Running the Chord Dave directly into a pair of CAM's is not going ampless; you are using the amplification stage of the Chord (I'm not sure of the topography, perhaps a high quality OP Amp). It is effectively a headphone amp being used as a speaker amp.
A few points:
1. You say that a subwoofer is needed, specifically a JL Audio sub. I will argue that there are other subs that will be at least as fast as the JL Audio, specifically Omega's own sub or those from Rhythmik.
2. 90dB at 1m into a pair of CAM's implies a power of about 0.5wpc at most. Again, we are talking about the level you will get from a headphone amp.
Can the Dave drive a pair of CAM's, even in the nearfield? Sure, but rather than "transparency" I would expect that it would run out of steam. Most music has some significant dynamic passages that create momentary current demands on the amplification stage.

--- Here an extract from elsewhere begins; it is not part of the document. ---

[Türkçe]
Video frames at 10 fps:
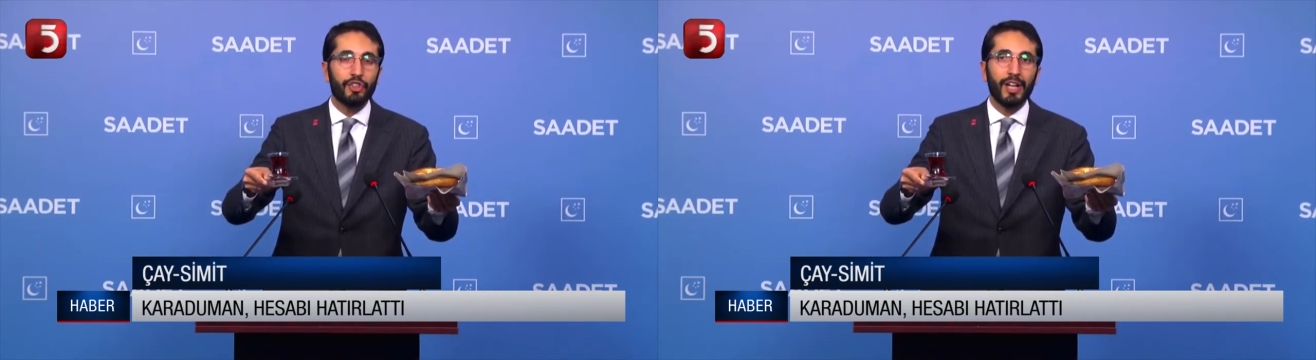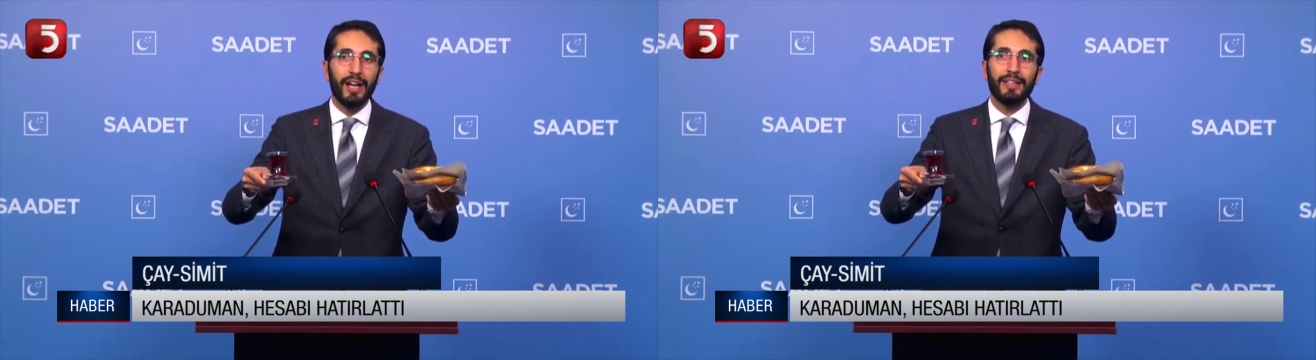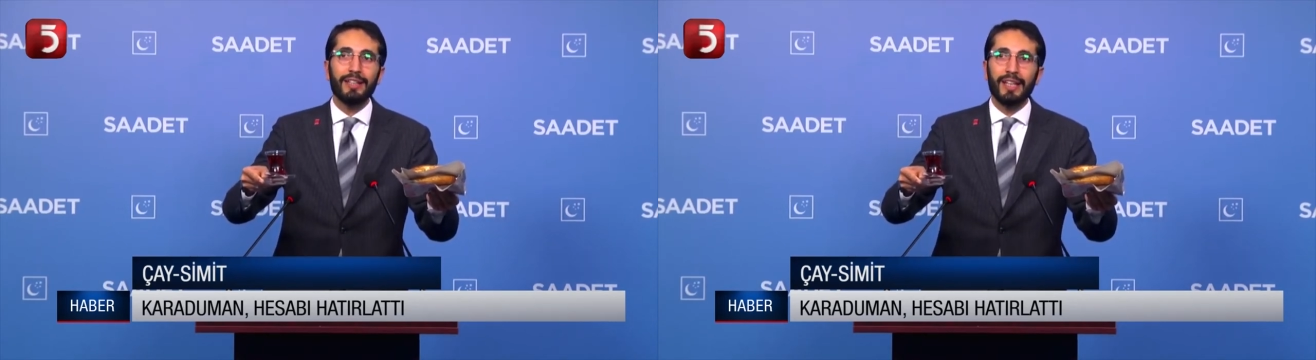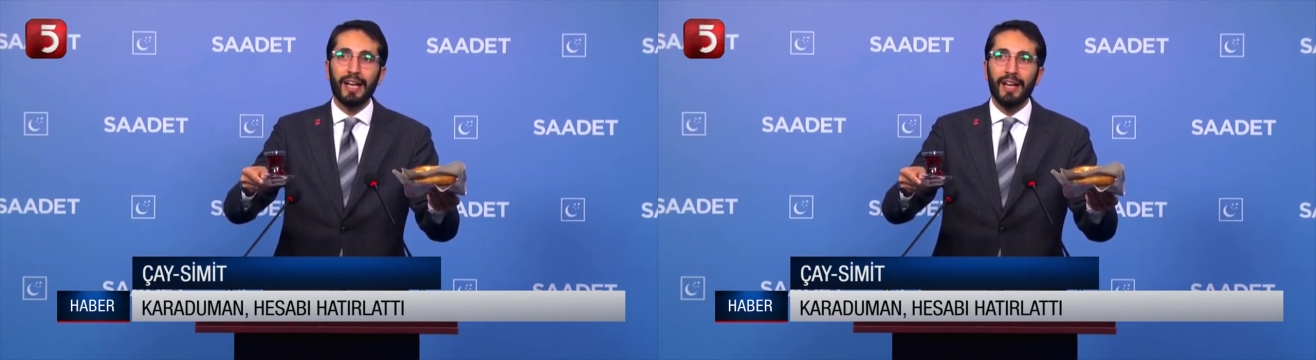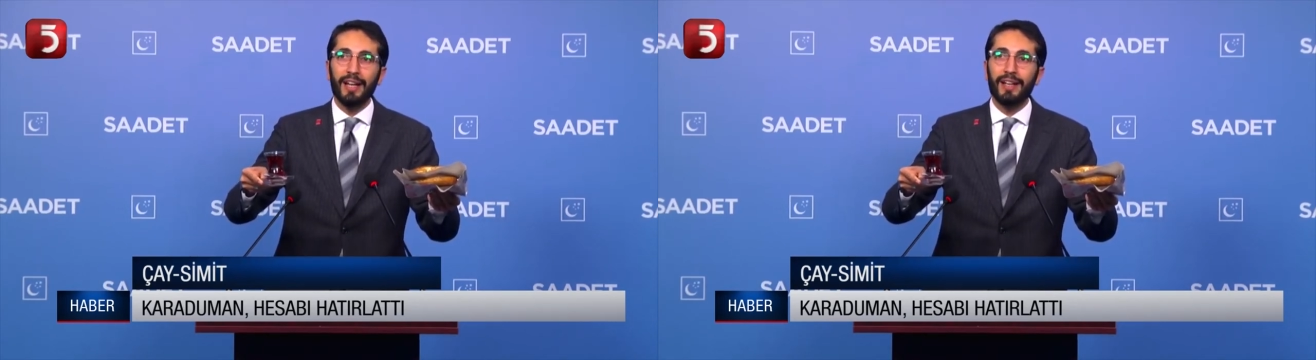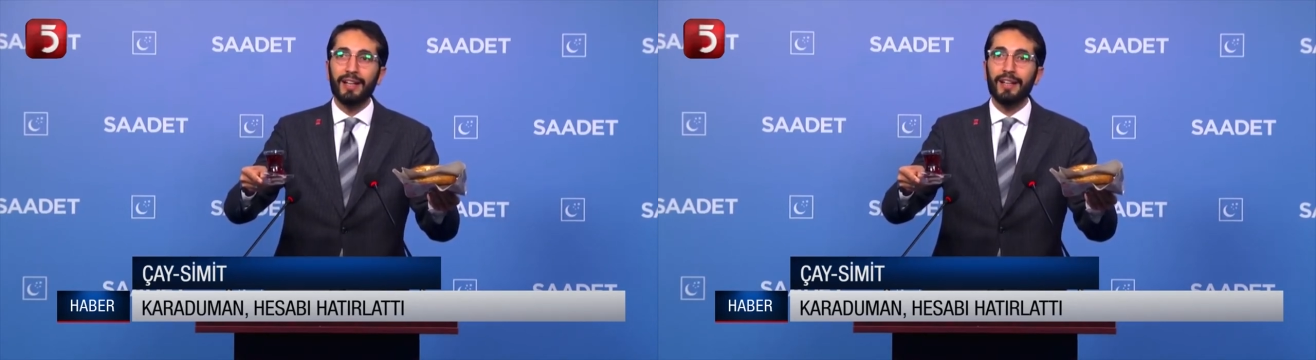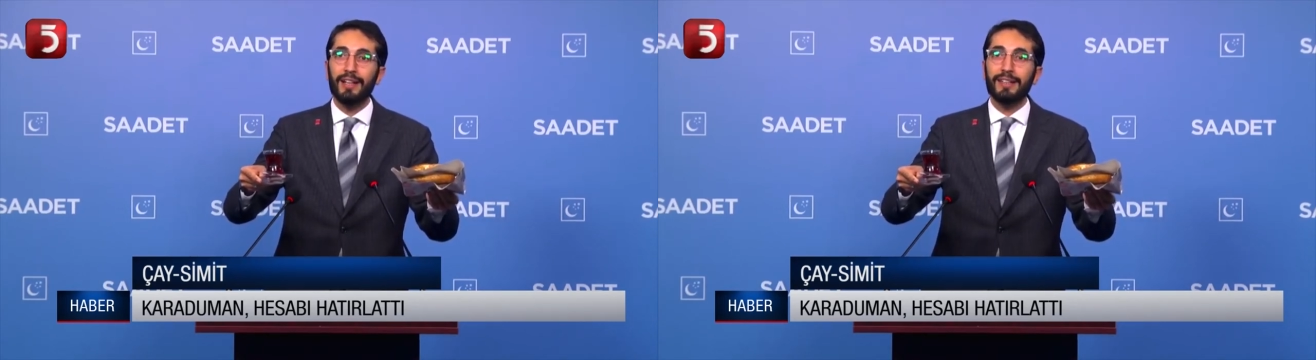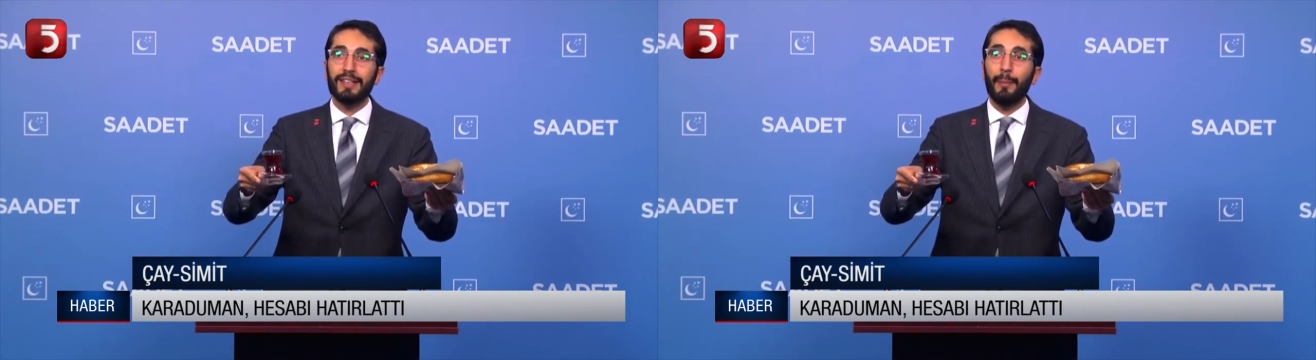çay ise
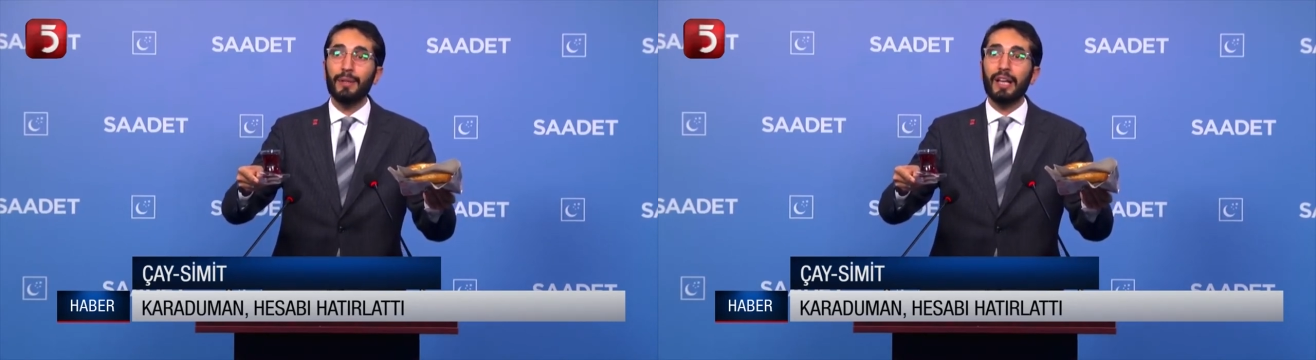tamı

You owe it to yourself to see how they sound with just the Dave and then with a high quality single ended amp, either SEP or SET. Unless you have some very specific sonic preferences, the tube amp will vastly improve the drive to the speaker and make you rethink the "need" for a subwoofer.
Well, to quote Rob Watts, the Creator of DAVE regarding the output of the DAVE:
"So with Dave we have 20 elements that are resistors and flip-flops. So we can have them all on, and in voltage mode the OP would be +5v (the reference voltage) and all off and it would be 0v. With half on and half off we have 2.5v. Now actually I don't use voltage mode as it creates too much distortion - the switching activity propagation delay gets gets modulated by the actual OP voltage - so the resistors go into the single I to V converter. In this case the other input of the I to V is set to 2.5v, so now when they are all on it pushes current (5 mA) into the I to V node, when all off it sucks current (5 mA) out of the node. When current is fed into the node, this is balanced by an equal and opposite current from the OP stage - and due to the feedback resistor, we get an output voltage. Now this will be a noise shaped analogue output, which just needs some gentle filtering to get you analogue that can then drive HP or power amps directly. And the filtering is done by a couple of capacitors in the feedback path.
Simple really.
But getting the I to V node so it was exactly 2.5v under all conditions without RF noise ain't easy. And getting the reference voltage so that that was noise free and never changing was also not easy. Remember that only a 10 nV change in reference voltage that is signal related will create measurable distortion...
Rob"
So, not as a point of contention, but by means of explanation, that's a very sophisticated single OP that's identical from the headphone output at line level to the RCA output. In fact, not to pad the spec sheet, that's nearly an unmeasurable distortions profile of -150db, with noise floor modulation creeping below -180db, which is the furthest an APX555 can measure.
Granted, some of this is me regurgitating what I've learned over time, but a great deal of it has been the proof in the pudding. So, transparent? Yes, I could safely say about as transparent as one could get.
As far as my math, yeah, it could be wildly off. At 3.35 WPC maybe the DAVE can drive the CAMs better than I think. I'm really not into tubes, so that's pretty much out.
But, we will see how it does, won't we? I'm only going off of reports from people driving CAMs and SAMs with DAVE. They gush over it. I don't think I'll be able to reproduce Mahler's 5the with these boxes, but then again, I probably wouldn't want to. Thus the reason I question about the High Output speakers.